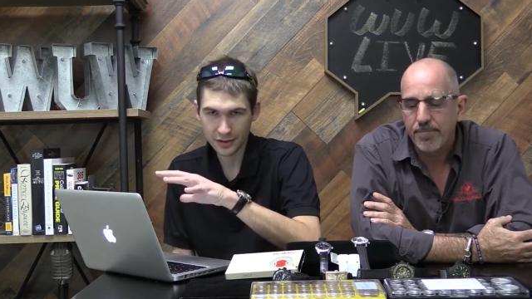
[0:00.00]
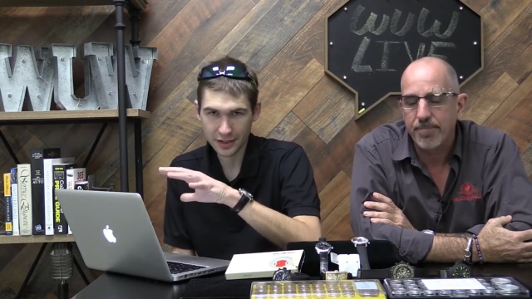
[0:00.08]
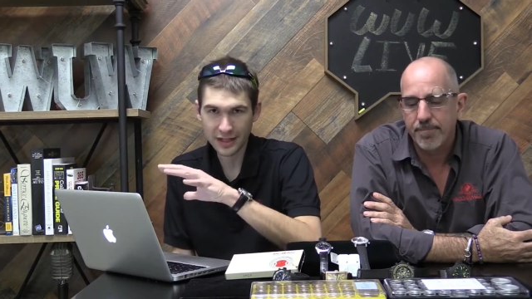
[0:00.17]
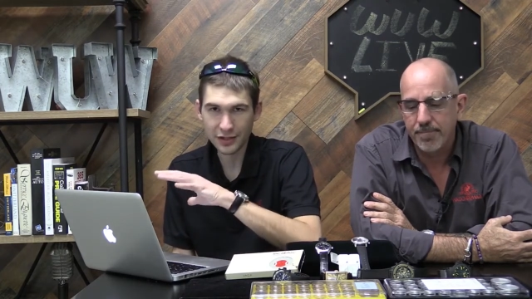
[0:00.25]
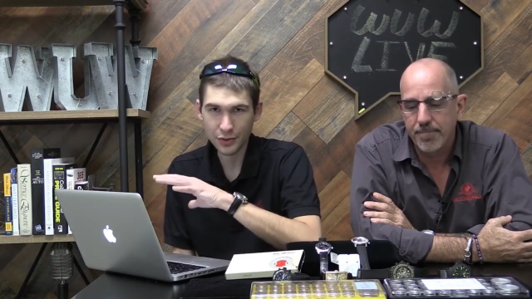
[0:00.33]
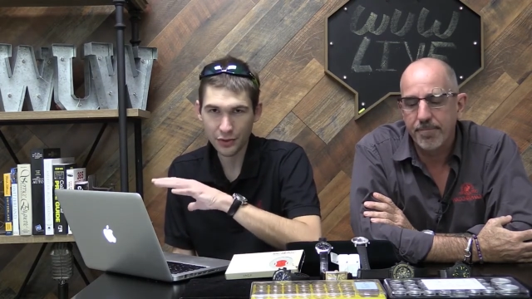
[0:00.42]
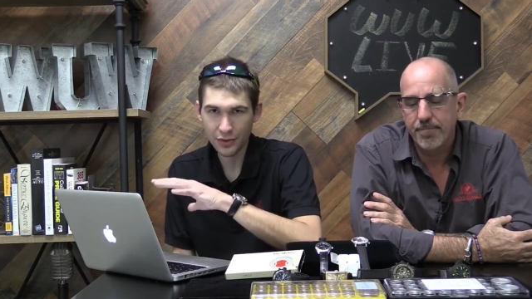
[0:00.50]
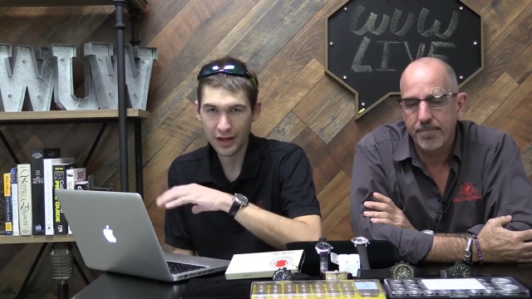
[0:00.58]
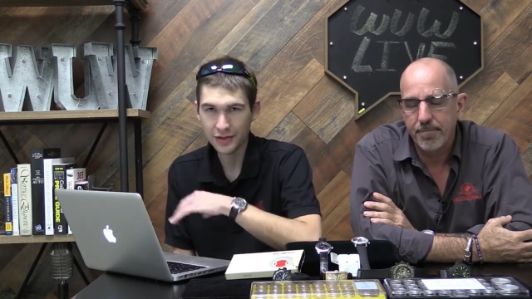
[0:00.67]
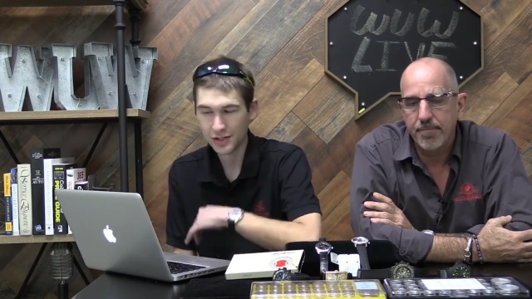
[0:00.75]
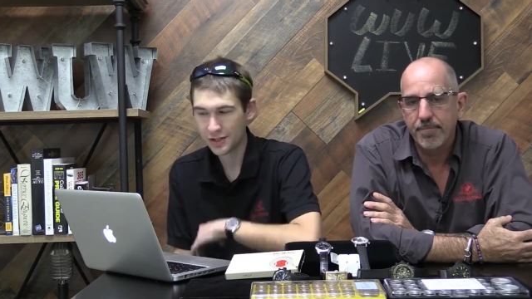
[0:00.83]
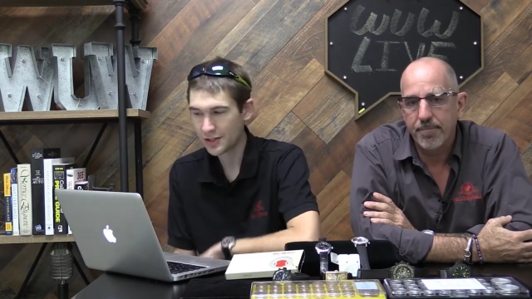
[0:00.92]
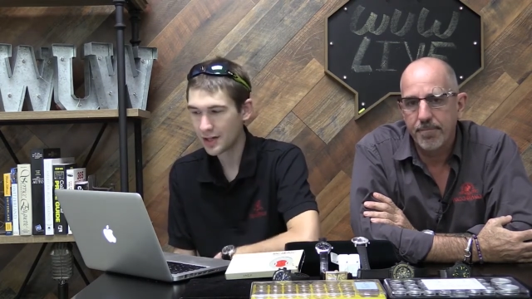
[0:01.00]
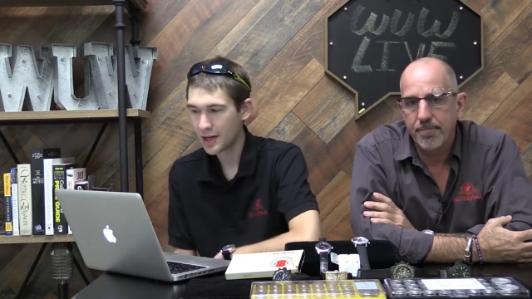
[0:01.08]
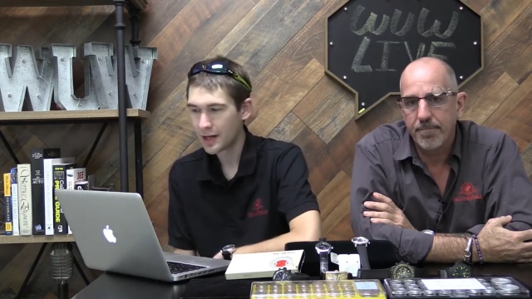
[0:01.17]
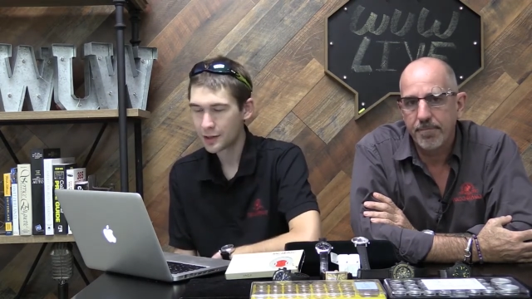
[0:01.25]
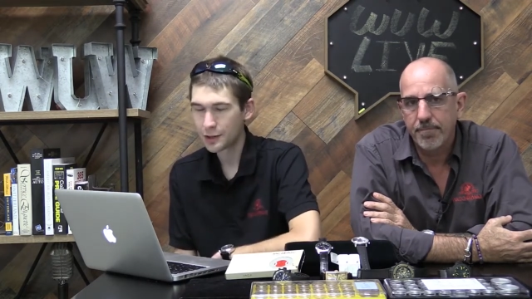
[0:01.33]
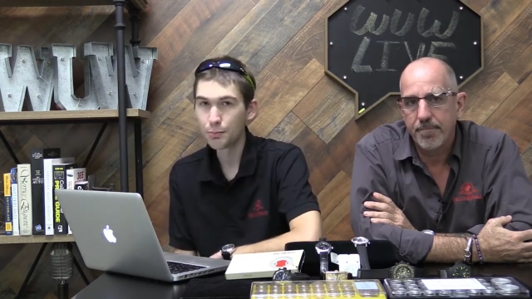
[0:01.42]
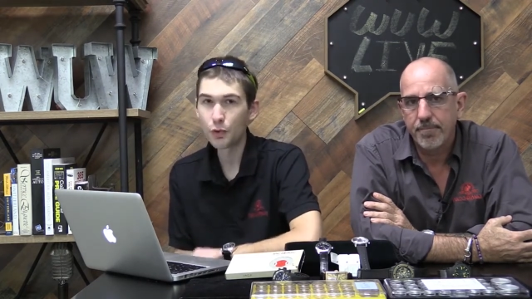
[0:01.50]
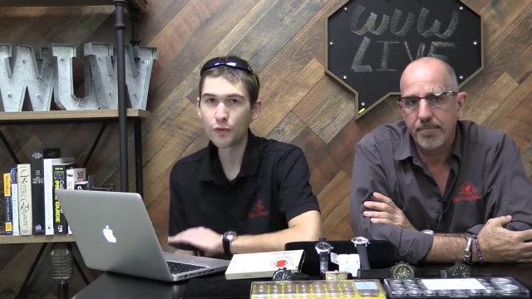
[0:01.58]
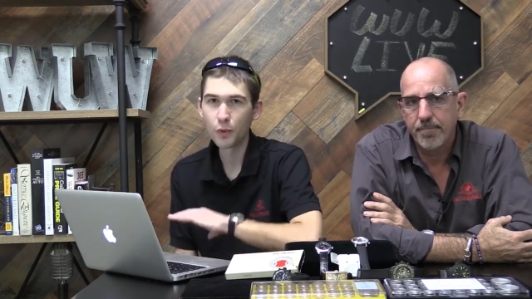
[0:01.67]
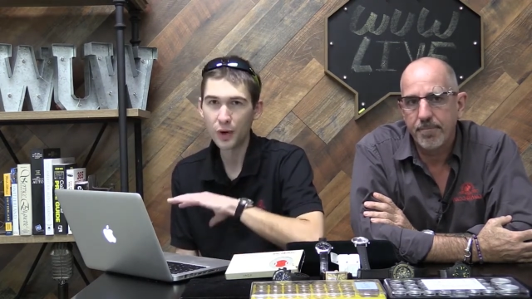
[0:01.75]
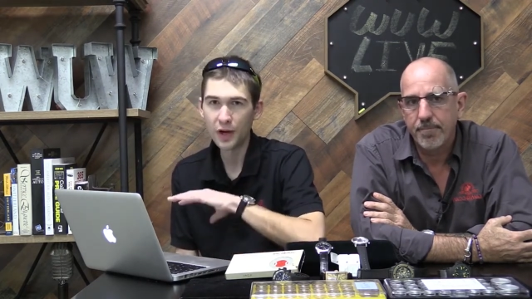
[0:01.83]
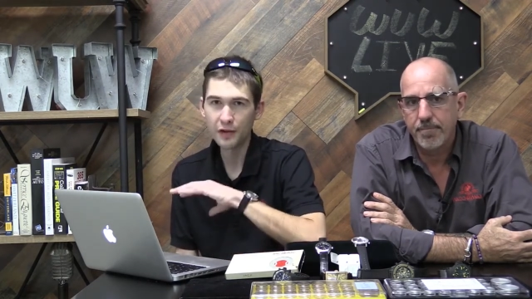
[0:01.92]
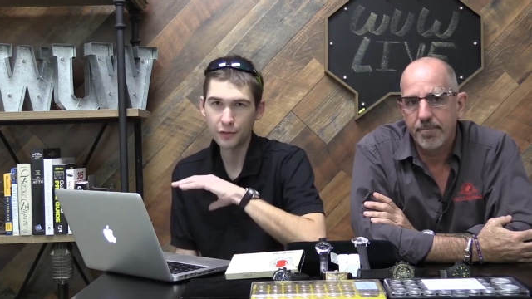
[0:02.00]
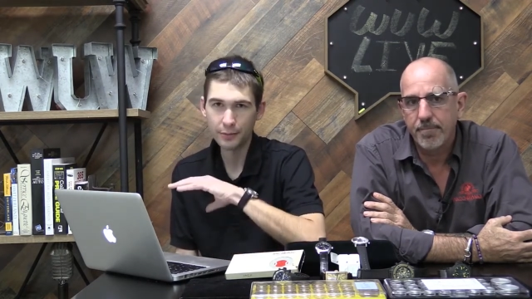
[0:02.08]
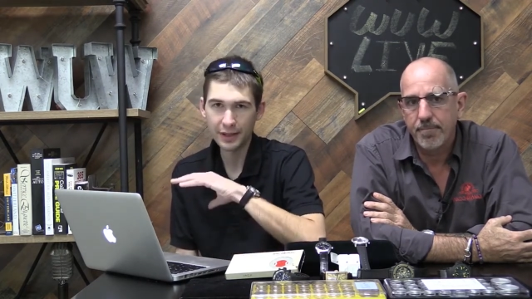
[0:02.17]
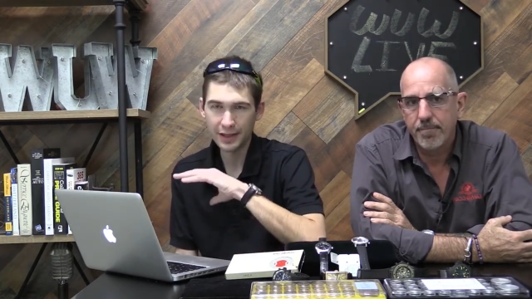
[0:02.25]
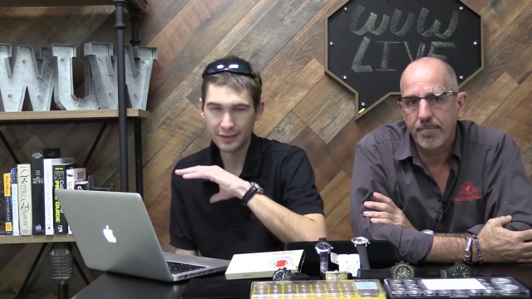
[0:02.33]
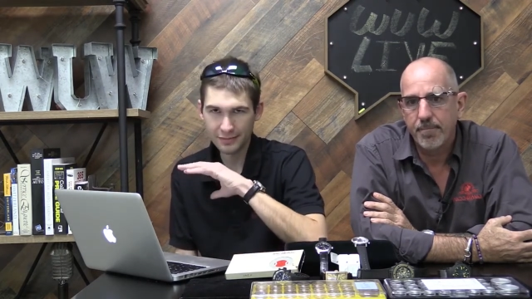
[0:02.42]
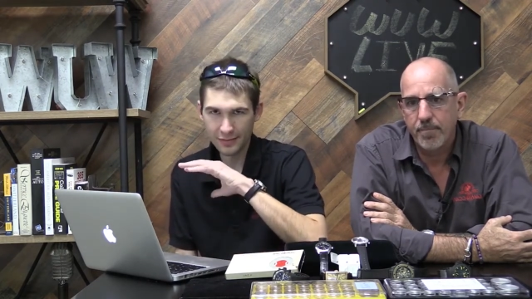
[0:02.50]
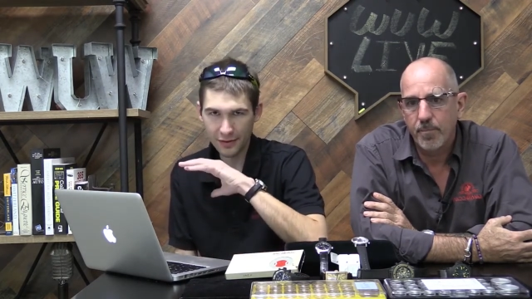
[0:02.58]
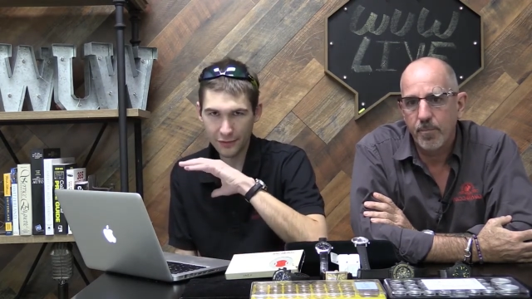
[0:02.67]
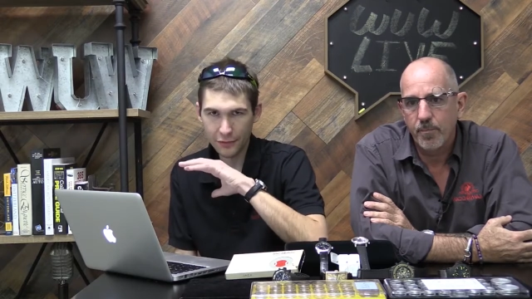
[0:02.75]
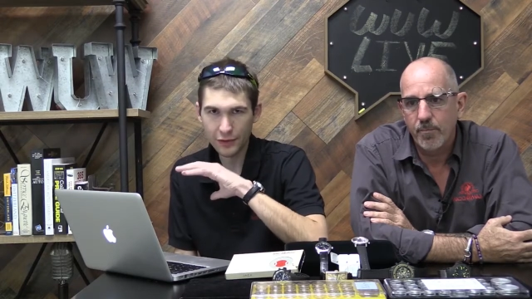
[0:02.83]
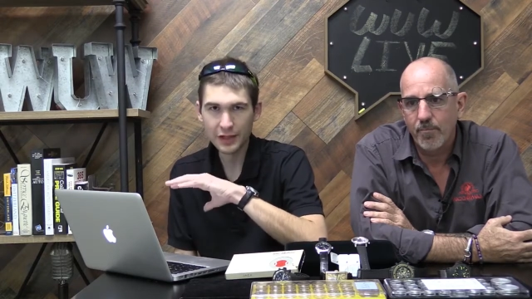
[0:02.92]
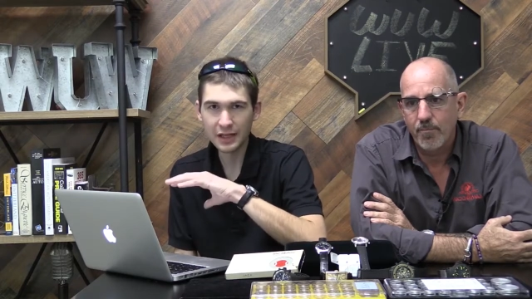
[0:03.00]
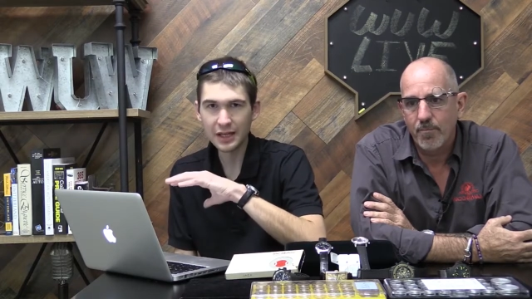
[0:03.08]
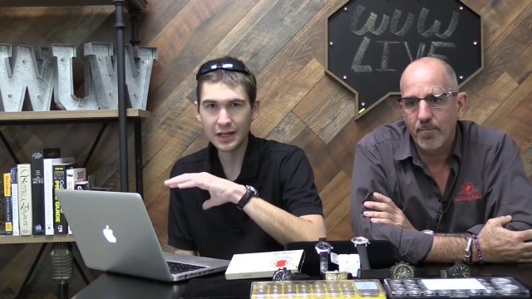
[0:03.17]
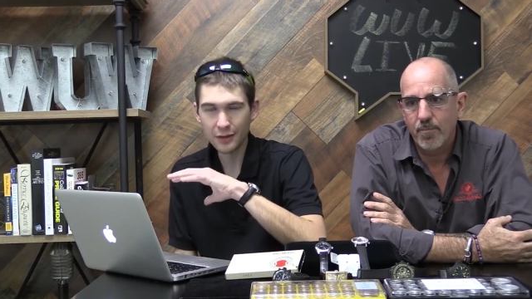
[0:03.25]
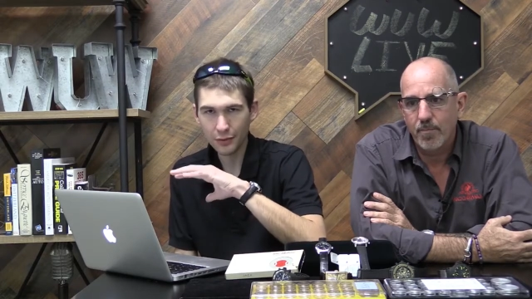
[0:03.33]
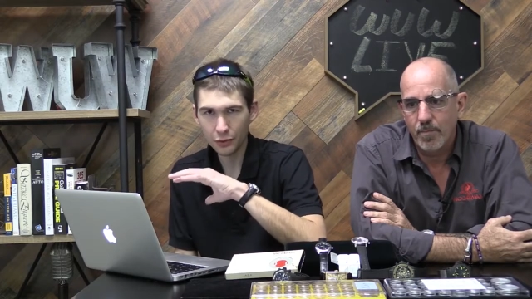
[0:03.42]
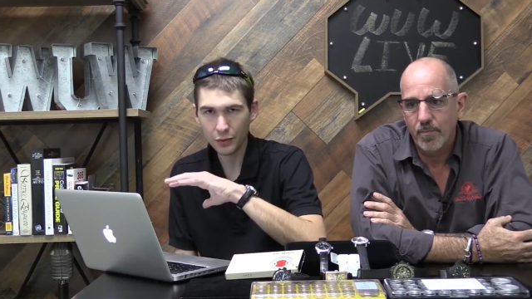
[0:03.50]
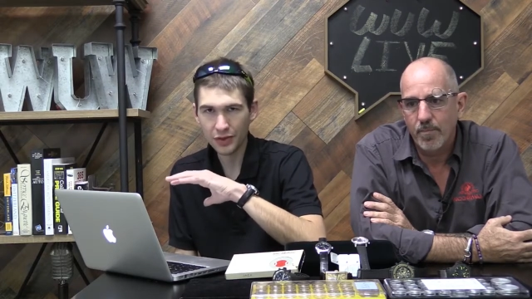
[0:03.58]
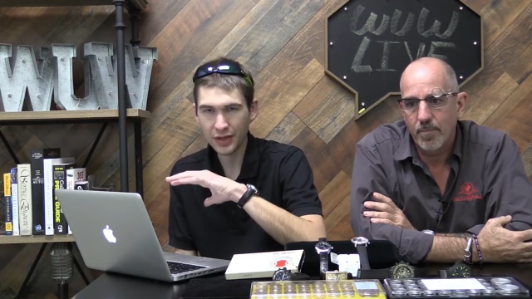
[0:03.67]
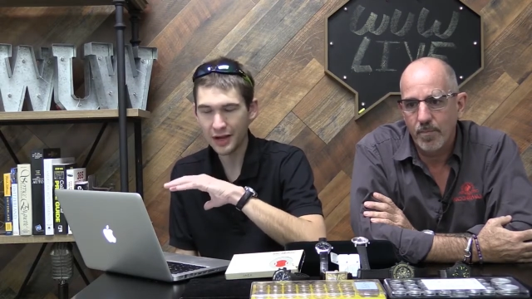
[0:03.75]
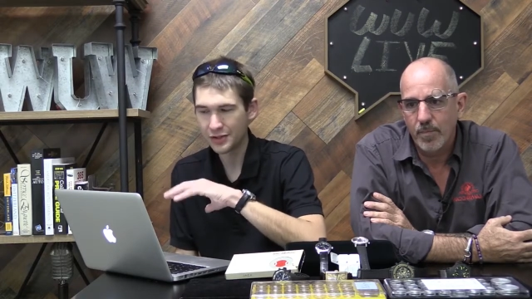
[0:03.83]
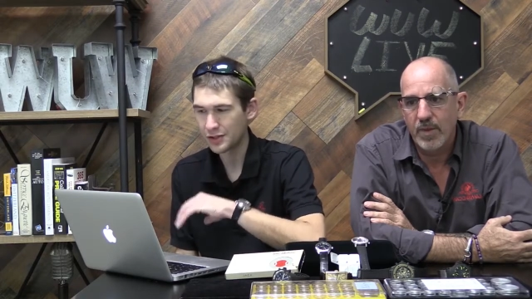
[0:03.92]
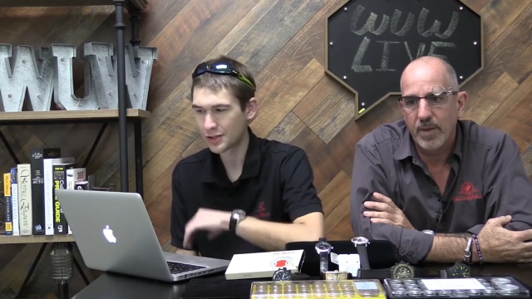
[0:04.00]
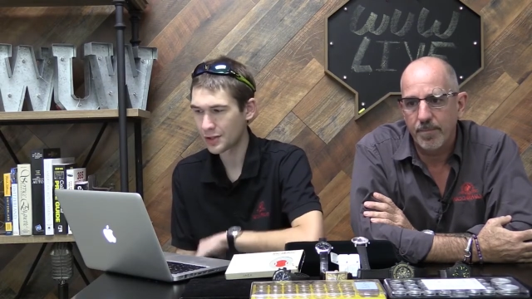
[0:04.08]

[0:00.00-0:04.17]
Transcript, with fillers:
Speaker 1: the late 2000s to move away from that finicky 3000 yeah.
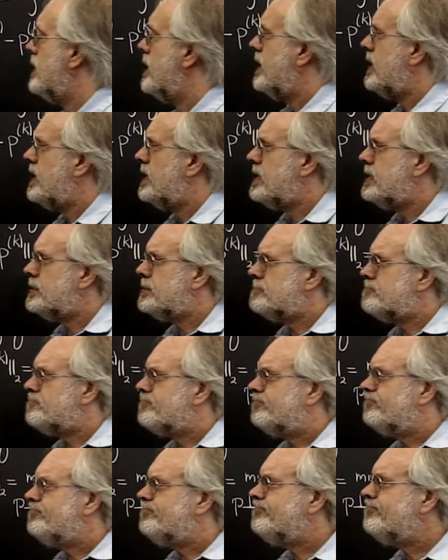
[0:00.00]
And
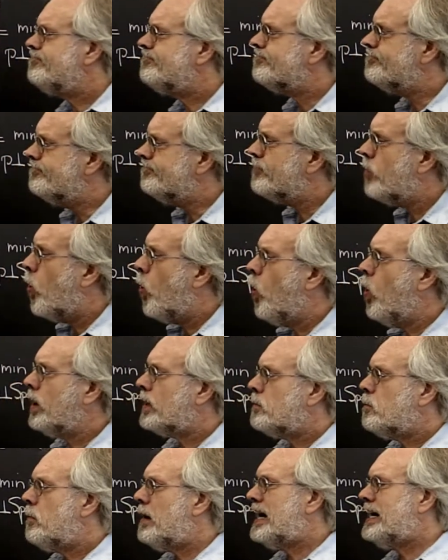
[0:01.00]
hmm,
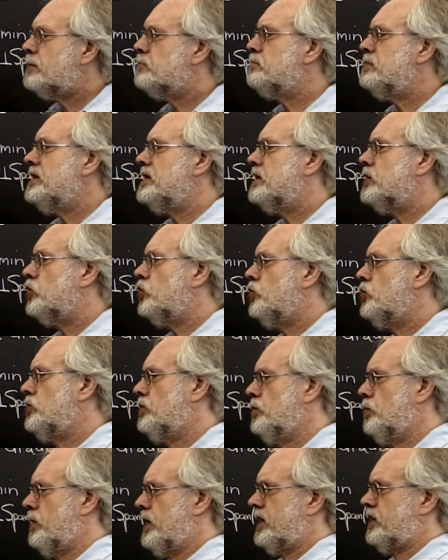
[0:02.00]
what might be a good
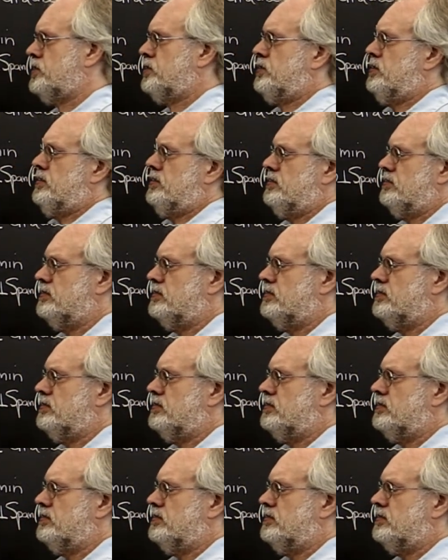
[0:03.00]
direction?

> [Required work]: Before copying, set the pictures aside; then give the records again exactly.

> [Response]:
[0:00.00]
[0:00.08]
[0:00.17]
[0:00.25]
[0:00.33]
[0:00.42]
[0:00.50]
[0:00.58]
[0:00.67]
[0:00.75]
[0:00.83]
[0:00.92]
[0:01.00]
[0:01.08]
[0:01.17]
[0:01.25]
[0:01.33]
[0:01.42]
[0:01.50]
[0:01.58]
[0:01.67]
[0:01.75]
[0:01.83]
[0:01.92]
[0:02.00]
[0:02.08]
[0:02.17]
[0:02.25]
[0:02.33]
[0:02.42]
[0:02.50]
[0:02.58]
[0:02.67]
[0:02.75]
[0:02.83]
[0:02.92]
[0:03.00]
[0:03.08]
[0:03.17]
[0:03.25]
[0:03.33]
[0:03.42]
[0:03.50]
[0:03.58]
[0:03.67]
[0:03.75]
[0:03.83]
[0:03.92]
[0:04.00]
[0:04.08]

[0:00.00-0:04.17]
Transcript, with fillers:
Speaker 1: the late 2000s to move away from that finicky 3000 yeah.
[0:00.00]
And
[0:01.00]
hmm,
[0:02.00]
what might be a good
[0:03.00]
direction?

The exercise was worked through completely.